Let's use `displacy` to render the visualization of the extracted place names. We can use our pre-defined color dictionary, `BG_COLOR` to highlight the place names in the text.

In [None]:
from spacy import displacy
options = {'colors':BG_COLOR}
displacy.render(doc, style="ent", jupyter=True, options=options)

## **Step 5: Extracting geographic feature nouns**
As in the previous demos, we are also intersted in extracting other features besides the place names. In this section, we will add the goe feature nouns with an appropriate label to our `patterns` list.

Let's start by reading the geo nouns from file and getting the lemmas and inflections. The code below shows a list of the 261 geo nouns and their inflections (`mountains`, `islands`, `pikes`, `towers`, `bays`, etc) 

In [None]:
geonouns = get_inflections([noun.strip() for noun in open('geo_feature_nouns.txt').readlines()])

We then need to update the `patterns` list (which currently have the place names) with the geo nouns labelled as `GEONOUN`. This will require re-initialising the model with a new `EntityRuler` pipeline.

In [None]:
nlp = spacy.blank("en")
ruler = nlp.add_pipe("entity_ruler")
patterns += [{"label": "GEONOUN", "pattern": noun} for noun in geonouns]
ruler.add_patterns(patterns)

Processing the `example_text` and visualising entities...

In [None]:
doc = nlp(example_text)
displacy.render(doc, style="ent", jupyter=True, options=options)

---

## **Exercise**
As in the previous demos, we can include locative adverbs (i.e *above*, *homewards*, *northbound*, *southwards* etc.) in `locativeAdverbs.txt` file in the visualisation.

**Task 1:** Use the code below to read the list into a Python variable `loc_advs`.

```python
loc_advs = [adv.split()[0] for adv in open('locativeAdverbs.txt').readlines()]
```

In [None]:
# Type code below...


**Task 2:** Create a blank spacy model and add a new `EntityRuler` to the pipeline using the code below:
```python
nlp = spacy.blank("en")
ruler = nlp.add_pipe("entity_ruler")
```



In [None]:
# Type code below...


**Task 3:** Update the `patterns` list to include locative locative adverbs in the text using the following code.

```python
patterns += [{"label": "LOCADV", "pattern": adv} for adv in loc_advs]
ruler.add_patterns(patterns)
```

In [None]:
# Type code below...


**Task 4:** Process the example text with the new `nlp` model and visualise as done in *Step 5*.

In [None]:
# Type code below...
doc = nlp(example_text)
displacy.render(doc, style="ent", jupyter=True, options=options)

## **Step 6: Adding the `EntityRuler` to an existing pipeline**
So far, we have used a blank NLP model for our pipeline. However, we can leverage a pre-trained model by adding the `EntityRuler` to the model's pipeline. This will allow us to extract other entities not captured in our defined `patterns`.

So instead of `nlp = spacy.blank("en")` let's try loading Spacy's small model `en_core_web_sm` as below:

In [None]:
nlp = spacy.load("en_core_web_sm")

Then let's build the `patterns` list with the labels we are interested in i.e. `PLNAME`, `GEONOUN` and `LOCADV`.

In [None]:
patterns = [{"label": "PLNAME", "pattern": plname}
            for plname in place_names
            ] + [{"label": "GEONOUN", "pattern": noun}
            for noun in geonouns
            ] + [{"label": "LOCADV", "pattern": adverb}
            for adverb in loc_advs]

Finally, let's add the entity ruler with the patterns to the model's pipeline and visualise

In [None]:
ruler = nlp.add_pipe("entity_ruler")
ruler.add_patterns(patterns)

In [None]:
doc = nlp(example_text)
displacy.render(doc, style="ent", jupyter=True, options=options)

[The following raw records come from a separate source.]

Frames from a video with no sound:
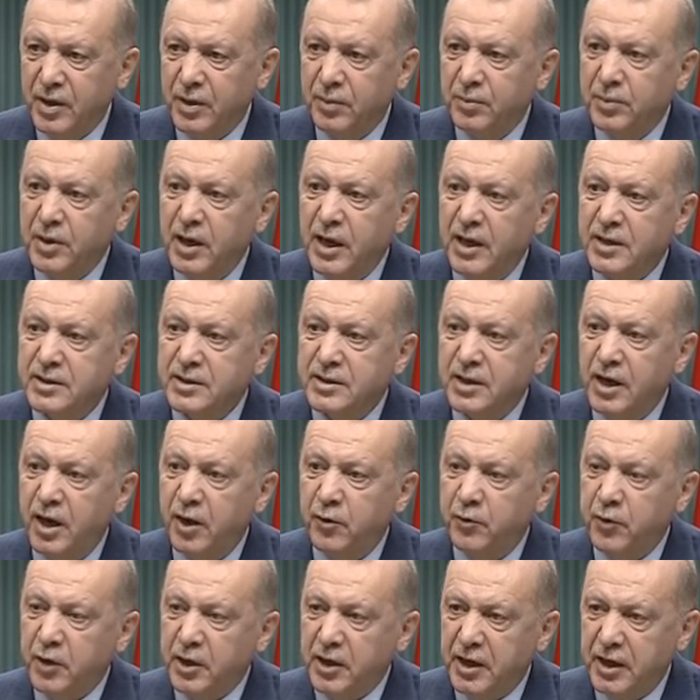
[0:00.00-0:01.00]
biraz
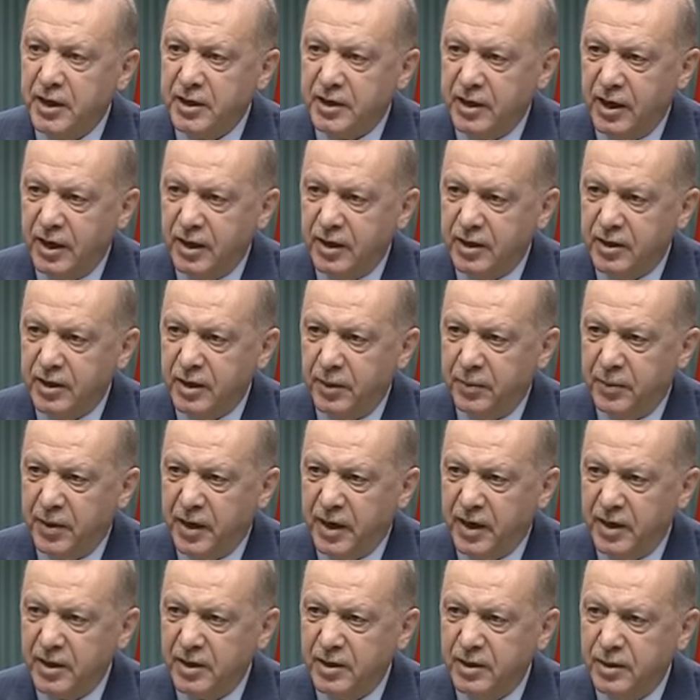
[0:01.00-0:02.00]
daha fedakarlık
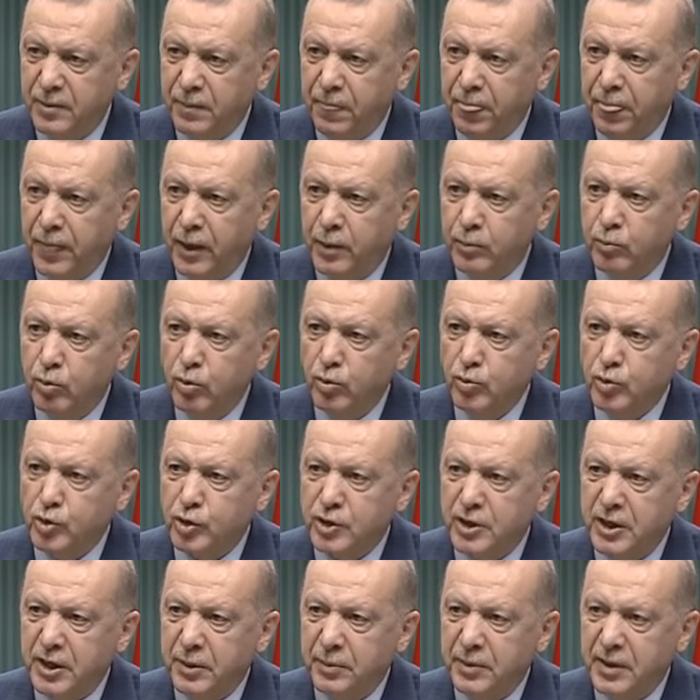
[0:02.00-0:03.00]
yaparak, bu
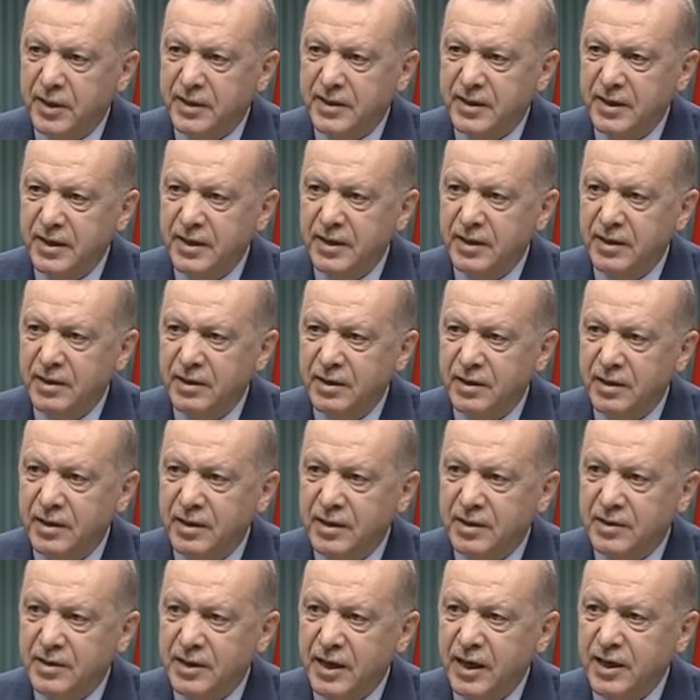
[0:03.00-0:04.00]
musibeti
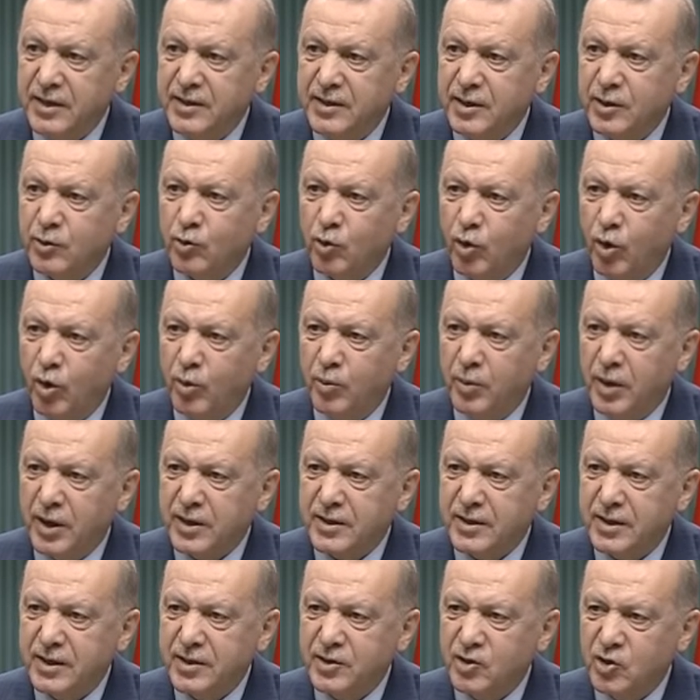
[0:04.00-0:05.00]
tehdit
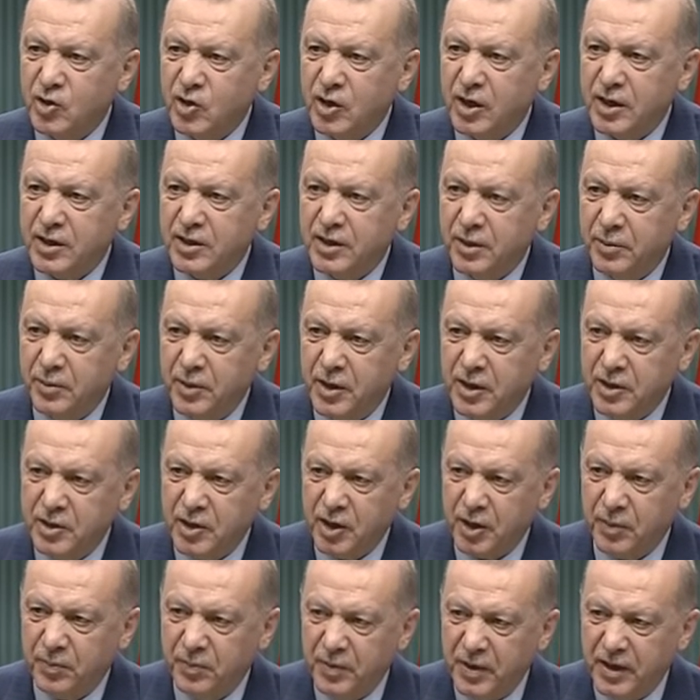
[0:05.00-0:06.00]
olmaktan
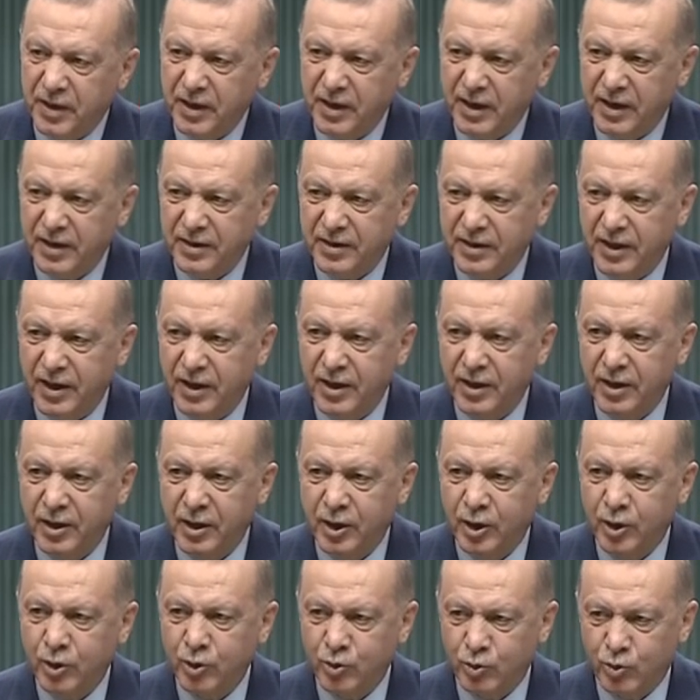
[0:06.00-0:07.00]
çıkartabilecek bir yerde
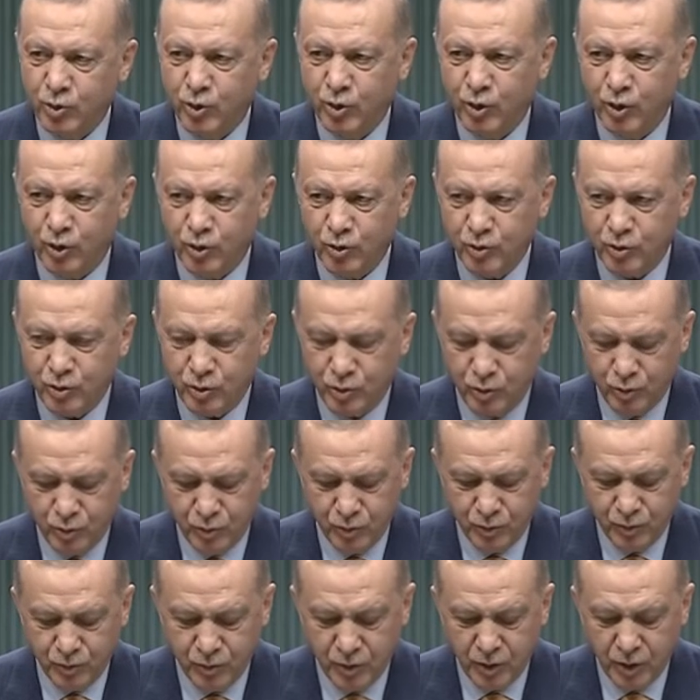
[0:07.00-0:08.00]
duruyoruz.
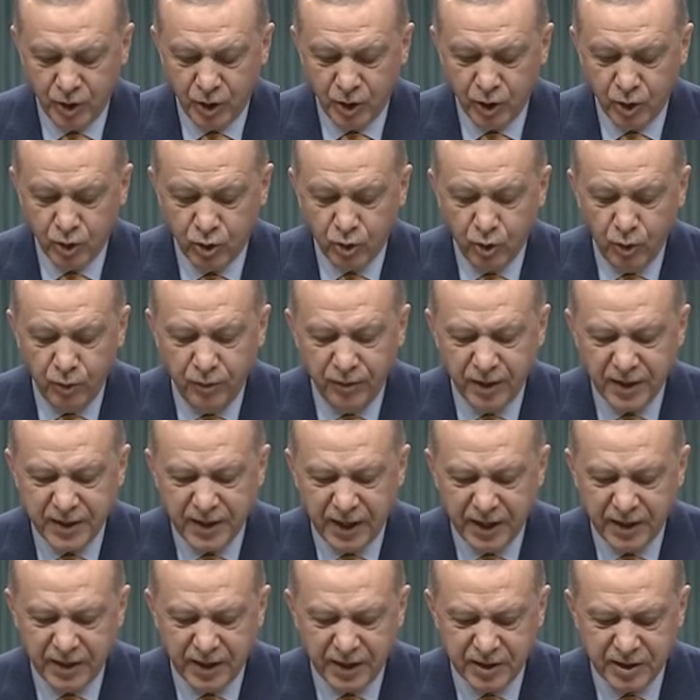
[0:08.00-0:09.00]
Tüm
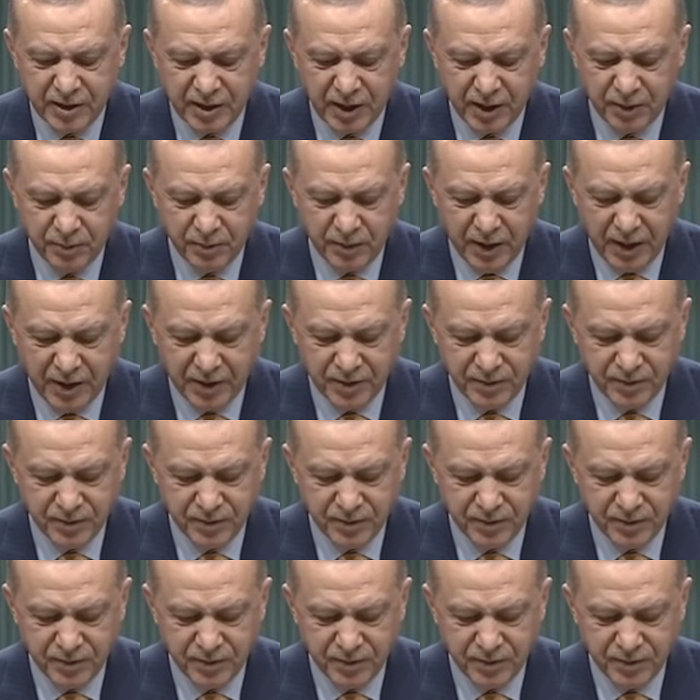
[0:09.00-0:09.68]
vatandaşlarımdan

Well, this doesn't look good 😞. 

However, if you look at the components in the models processing pipeline, it appears that the existing NER component overrode our rules.
```
['tok2vec','tagger','parser','attribute_ruler','lemmatizer', 'ner', 'entity_ruler']
```

In [None]:
nlp.pipe_names

So, let's remove the `entity_ruler` and add it *before* the `ner`...

In [None]:
nlp.remove_pipe("entity_ruler")

In [None]:
ruler = nlp.add_pipe("entity_ruler", before='ner')
ruler.add_patterns(patterns)

Then visualize...

In [None]:
doc = nlp(example_text)
displacy.render(doc, style="ent", jupyter=True, options=options)

This is now better 🙂. Now we can extract matching patterns for place names, geo nouns and locative adverbs as well as other entities defined in the models `ner` component.